I’ve been thinking recently about how to visualize the distribution of geographic attention. There are a bunch of ways to do this, of course, no one of which is categorically correct. It depends on what you’re trying to capture. But a typical approach for me has been to use a bubblemap with marker areas corresponding to the number of times a specific location is mentioned in a collection of texts. A couple of examples:
Since the markers are transparent, you get a sense of the density as the fill color builds toward fully opaque.
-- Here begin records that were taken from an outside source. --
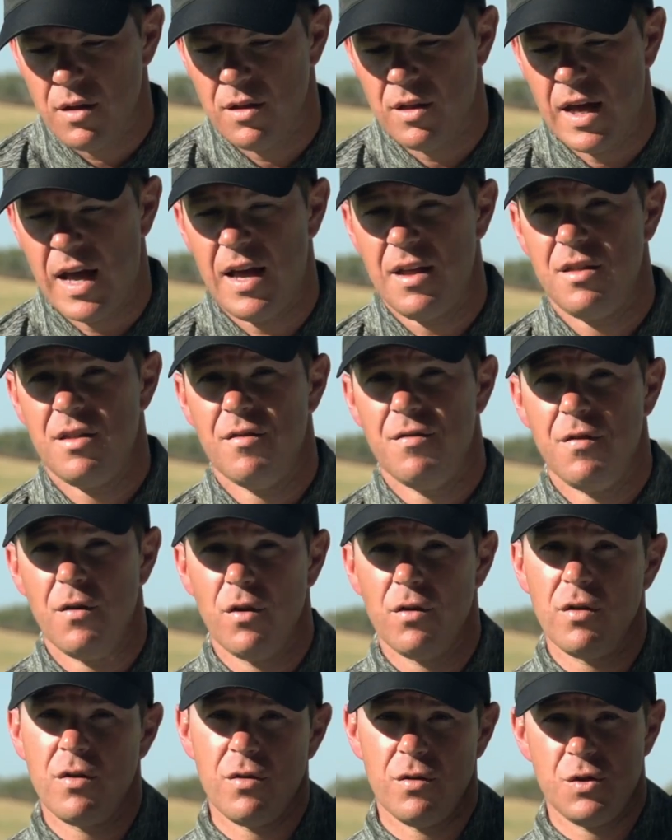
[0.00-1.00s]
that the
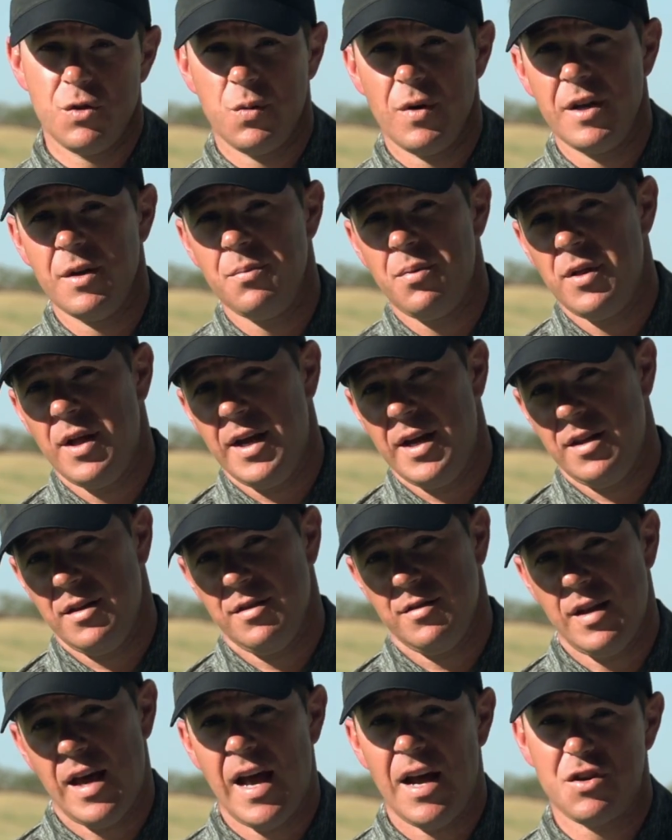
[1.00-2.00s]
vertical swing plane
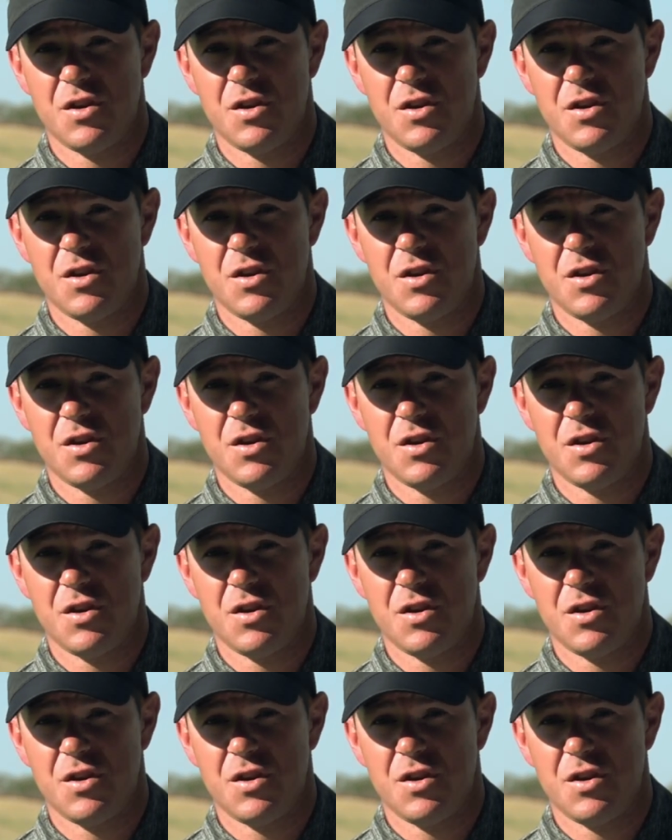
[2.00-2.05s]
is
There are other ways you might try to capture aspects of this problem. Heatmaps are an obvious idea, something like this cool (but sadly defunct?) map of world “touristy-ness” based on geotagged photos:
One thing that’s tricky about heatmaps is that, by convention, dark areas represent low values and light areas represent high values. That works well when layered over dark basemaps (as above), but less well over light ones:
The dark edges suggest a stark boundary where in fact there is none. And I really want to use light basemaps, since dark ones reproduce poorly in print.
Anyway, you can fight convention, of course, and use a light-to-dark colormap. I’ll show a version of that approach below. But I also came across a great post from Agile Scientific that discussed two other methods: contour lines and hillshading, both familiar to anyone who has used a topographic map. Here’s Agile’s result, showing the seabed off Nova Scotia:
Neat! OK, so how would it look with the London data from the very first map above? Here are a few possibilities:
These visualizations emphasize different aspects of the data. The bubblemaps are good for identifying the specific locations in question. The heatmap alone highlights areas of highest density. The hillshaded map reminds me of the Z-Axis project, though tuned to be less “peaky” — which the Z-Axis tool also allows — and without the tricky basemap transformation.
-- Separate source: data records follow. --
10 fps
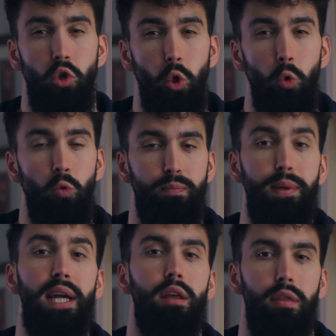two
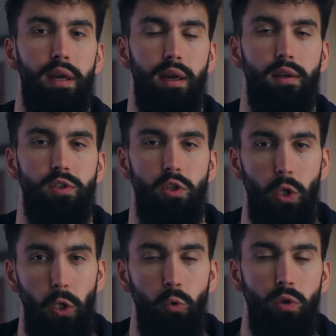big things
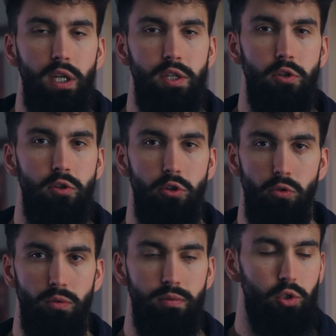you need to
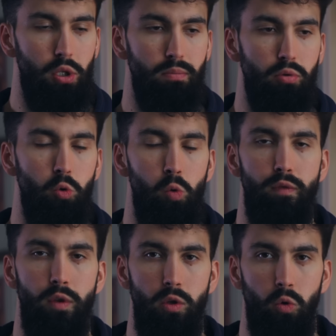do to
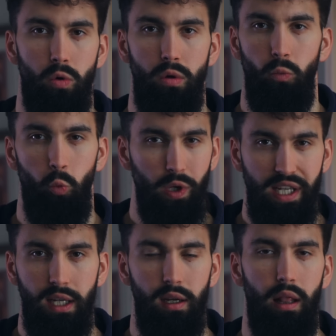improve your
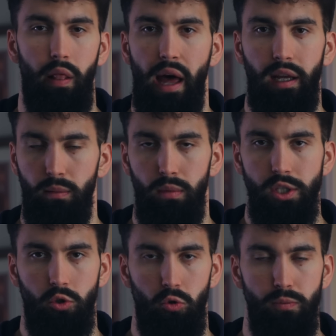weak and lagging
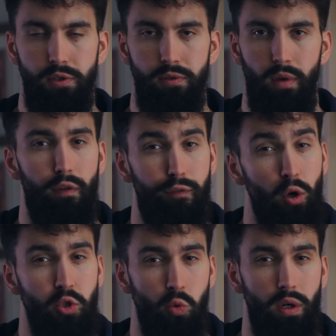muscle groups. The
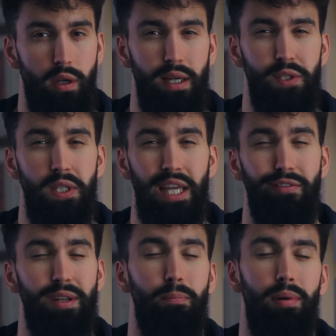first one is to
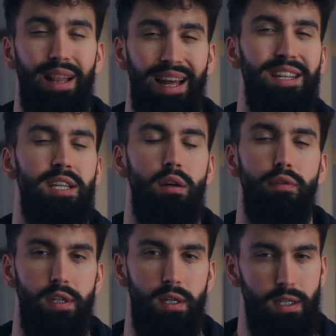give it plenty
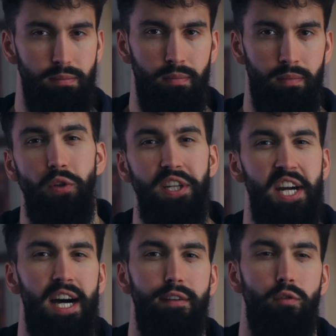of time. You need to
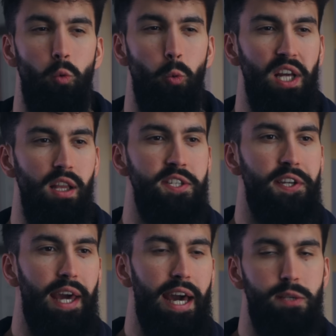have
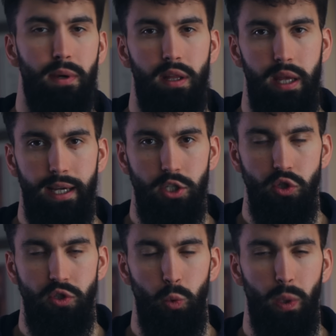realistic
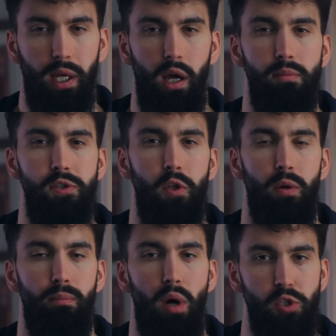expectations when it comes to
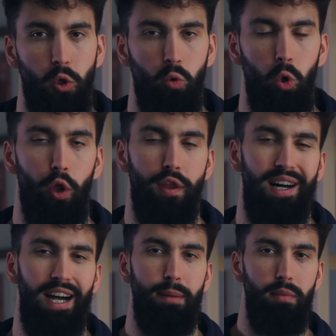the muscle growth
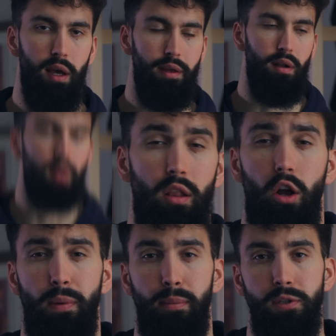timeline. A
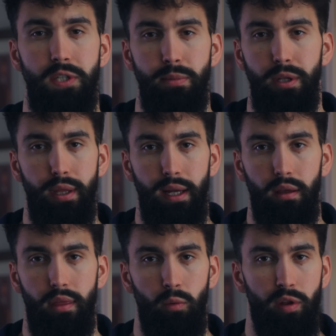lot of people seem to
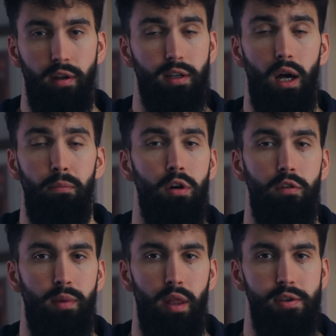think that within a couple
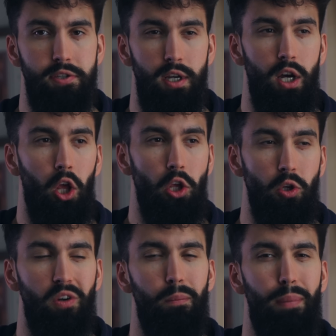of months,
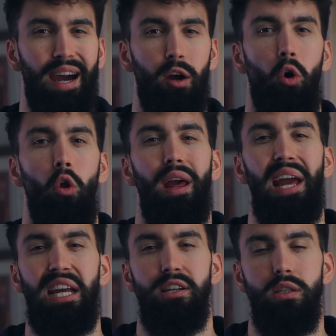you can pack on
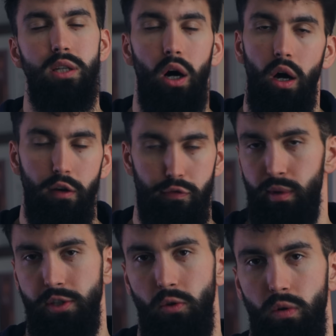a ton of
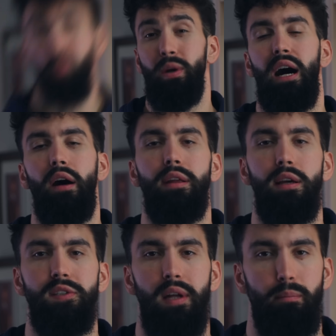muscle. The reality
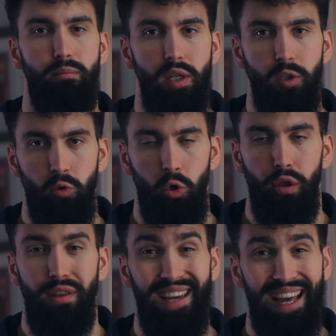is that muscle
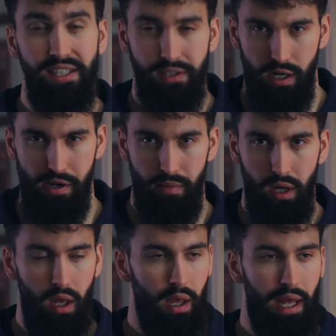growth takes time.
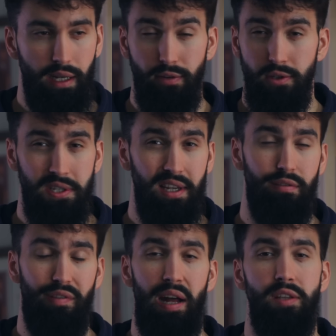And if you see
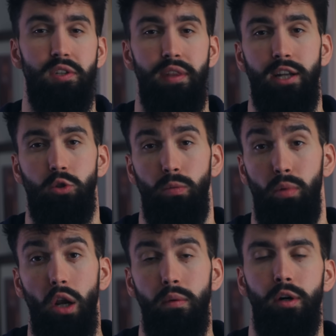advanced natural
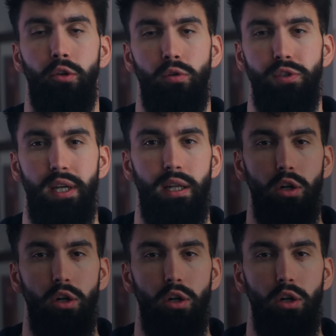bodybuilders, it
I maybe like the bubblemap-with-contours version best, since it allows you to see the specific locations and a representative density distribution at the same time. But I have to admit that, despite having spent a couple of days playing with this, I’m not finally convinced that I’ve found something broadly better for my purposes than the bubblemap with which I began. I worry in particular about mixing cartographic conventions; most people probably won’t be confused about London, but what about those who don’t know that city? Or somewhere less familiar? Do the contours add enough interpretive value to be worth the need to overcome their association with physical elevation? I suppose the answer depends on context.
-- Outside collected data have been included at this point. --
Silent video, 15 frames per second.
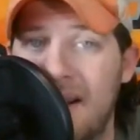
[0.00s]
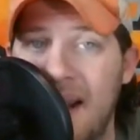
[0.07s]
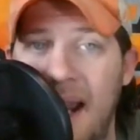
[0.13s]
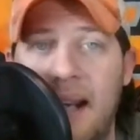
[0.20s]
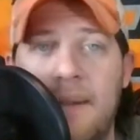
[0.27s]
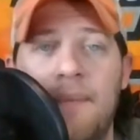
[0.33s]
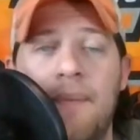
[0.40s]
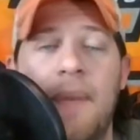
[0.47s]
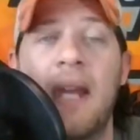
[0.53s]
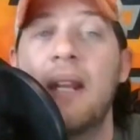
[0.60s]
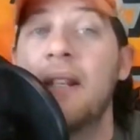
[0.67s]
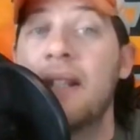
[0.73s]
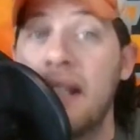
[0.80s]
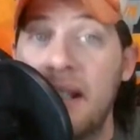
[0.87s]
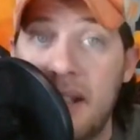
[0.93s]
Tech and a
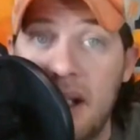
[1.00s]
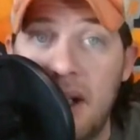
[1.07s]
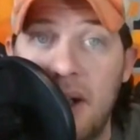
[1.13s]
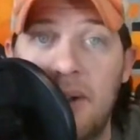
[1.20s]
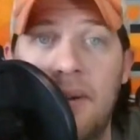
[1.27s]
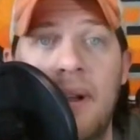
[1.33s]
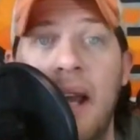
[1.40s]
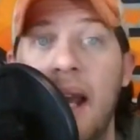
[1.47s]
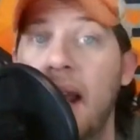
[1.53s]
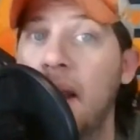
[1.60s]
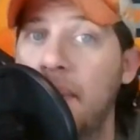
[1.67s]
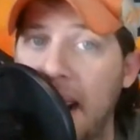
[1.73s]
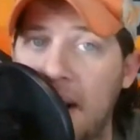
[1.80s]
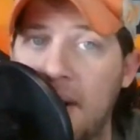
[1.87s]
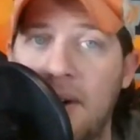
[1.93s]
TCU and a
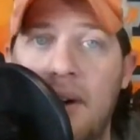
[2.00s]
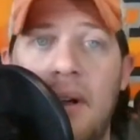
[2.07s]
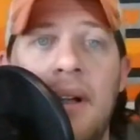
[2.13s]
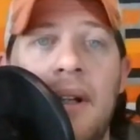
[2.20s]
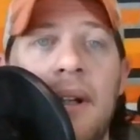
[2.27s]
Baylor.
In any case, this was a fun exercise. There’s code and sample data available on GitHub if you want to try it yourself or see how the maps were made. FWIW, these images depend on the standard Python data science stack (via Anaconda, in my case), plus the cartopy package for mapping operations and Mapbox tiles for the basemap. It would be interesting to translate the output format into something interactive, probably in Leaflet via Folium or something, which I’ve used in the past. A task for another day, though I’d be grateful to know how others deal with dual output intents. I’ve prioritized print with the static maps here, but it would be nice to flip a switch and get both.
Update: Speaking of good uses of heatmaps, have a look at Oxford’s RoadLess Forest project “global map of accessibility.” Shows travel times to the nearest city with a population over 50,000. Cool, pretty, interactive, and analytically useful.